Africa’s Sahel region has seen a huge surge in civilian deaths in the past five months due to Islamist militants and ethnic militia attacks, researchers said.
The Armed Conflict Location & Event Data Project (ACLED), financed in part by the US State Department, documented 2,151 reported killings in 724 direct attacks targeting civilians between November, 2018 and March, 2019.
The Sahel – the arid region between the Sahara desert to the north and Africa’s savannas and forests to the south – is increasingly prone to attacks by well-armed jihadists and reprisals by ethnic militia.
The region experienced one of its bloodiest days last Saturday when gunmen in central Mali killed at least 157 people in a village inhabited by Fulani herders — prompting government to vow to disarm vigilantes.
The biggest surge in fatalities from attacks on civilians was in Mali, Burkina Faso and Niger, despite deployment of thousands of Western and United Nations troops to contain the violence.
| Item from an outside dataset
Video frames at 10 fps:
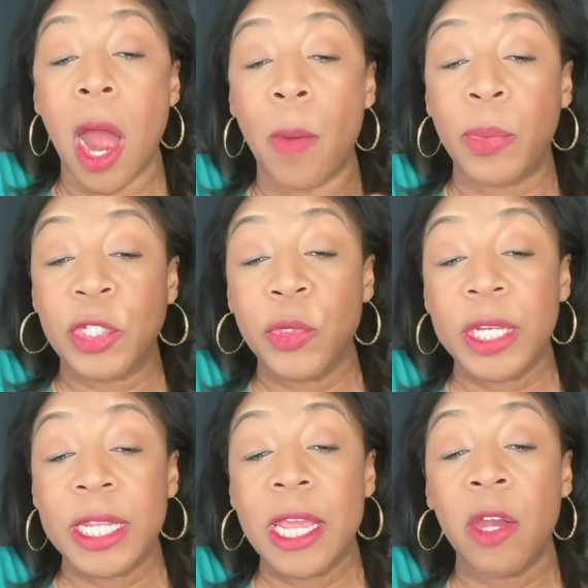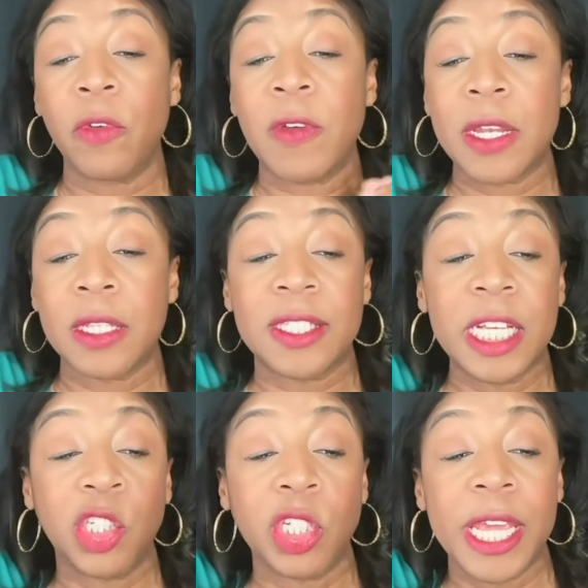Opportunity and
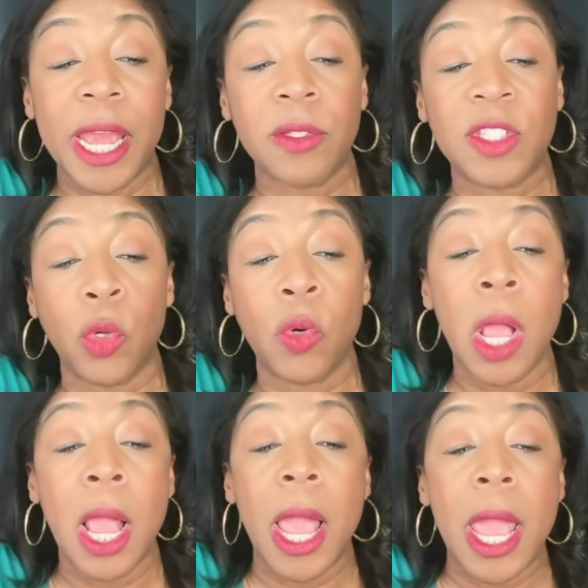Revitalization Council,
Islamist militants based in Mali regrouped after a French intervention in 2013 and now use the country’s north and centre as launchpads for attacks on neighbouring Burkina Faso and Niger.
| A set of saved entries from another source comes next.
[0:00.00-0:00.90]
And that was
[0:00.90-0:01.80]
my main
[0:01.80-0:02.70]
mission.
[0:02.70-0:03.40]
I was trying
Attacks hardened existing rivalries between ethnic groups, especially herders and farmers, leading to tit-for-tat reprisals.
In Mali, ACLED documented 547 fatalities in attacks on civilians in the last five months, a more than fourfold increase on the same period a year earlier. In Niger, it documented a fivefold increase, with 78 reported fatalities.
Burkina Faso, previously been known for stability in a troubled region, suffered 499 fatalities from attacks on civilians, a more than 7,000% jump.
The Sahel also includes Mauritania, Nigeria, Chad, and Sudan.